Department of Physics and Astronomy and LENS, University of Florence, via Sansone 1, I-50019, Sesto Fiorentino (FI), Italy.
Department of Applied Physics and Institute for Photonic Integration, Eindhoven University of Technology, 5600 MB, Eindhoven, The Netherlands.
Adv Mater. 2019 Mar;31(12):e1807274. doi: 10.1002/adma.201807274. Epub 2019 Feb 4.

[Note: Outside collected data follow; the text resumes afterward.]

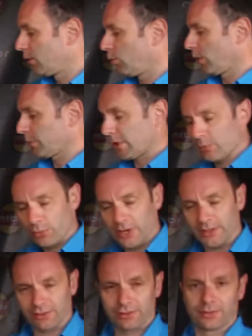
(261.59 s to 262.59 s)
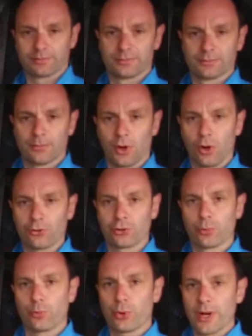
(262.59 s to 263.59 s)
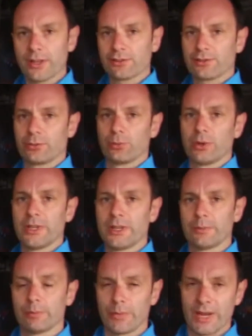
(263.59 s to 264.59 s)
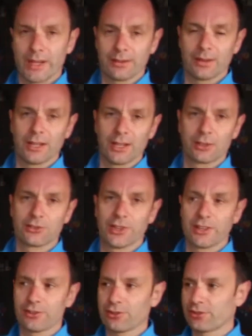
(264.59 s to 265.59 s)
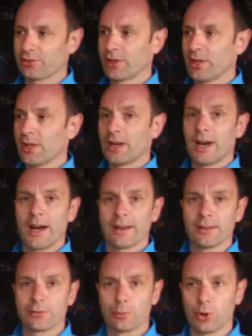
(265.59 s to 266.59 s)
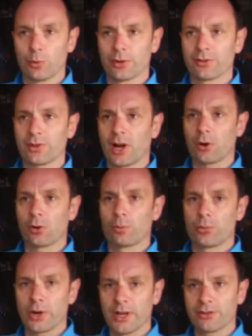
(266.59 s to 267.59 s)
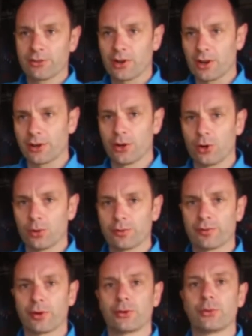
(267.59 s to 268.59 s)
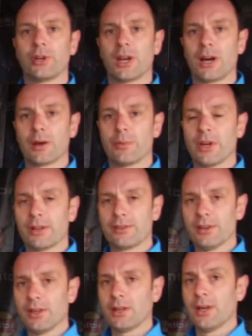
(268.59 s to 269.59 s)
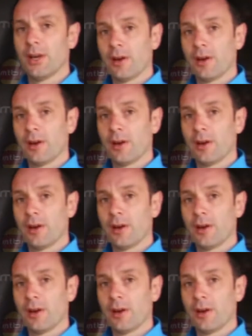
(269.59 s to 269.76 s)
What about brakes? Also brakes, we made little changes. At this moment our brakes are known for the reliability,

Random dielectrics defines a class of non-absorbing materials where the index of refraction is randomly arranged in space. Whenever the transport mean free path is sufficiently small, light can be confined in modes with very small volume. Random photonic modes have been investigated for their basic physical insights, such as Anderson localization, and recently several applications have been envisioned in the field of renewable energies, telecommunications, and quantum electrodynamics. An advantage for optoelectronics and quantum source integration offered by random systems is their high density of photonic modes, which span a large range of spectral resonances and spatial distributions, thus increasing the probability to match randomly distributed emitters. Conversely, the main disadvantage is the lack of deterministic engineering of one or more of the many random photonic modes achieved. This issue is solved by demonstrating the capability to electrically and mechanically control the random modes at telecom wavelengths in a 2D double membrane system. Very large and reversible mode tuning (up to 50 nm), both toward shorter or longer wavelength, is obtained for random modes with modal volumes of the order of few tens of (λ/n) .
随机介质定义了一类非吸收材料,其折射率在空间中随机排列。只要传输平均自由程足够小,光就可以被限制在具有非常小体积的模式中。随机光子模式因其基本物理洞察力而受到研究,例如安德森局域化,最近在可再生能源、电信和量子电动力学领域设想了几种应用。随机系统为光电和量子源集成提供的一个优势是它们具有高密度的光子模式,这些模式跨越了很大的光谱共振和空间分布范围,从而增加了与随机分布的发射器匹配的概率。相反,主要的缺点是缺乏对许多随机光子模式中的一个或多个模式的确定性工程设计。通过证明在 2D 双膜系统中以电信波长对随机模式进行电和机械控制的能力,可以解决这个问题。对于模态体积约为几十(λ/n)的随机模式,可以获得非常大且可反转的模式调谐(高达 50nm),无论是向短波长还是长波长调谐。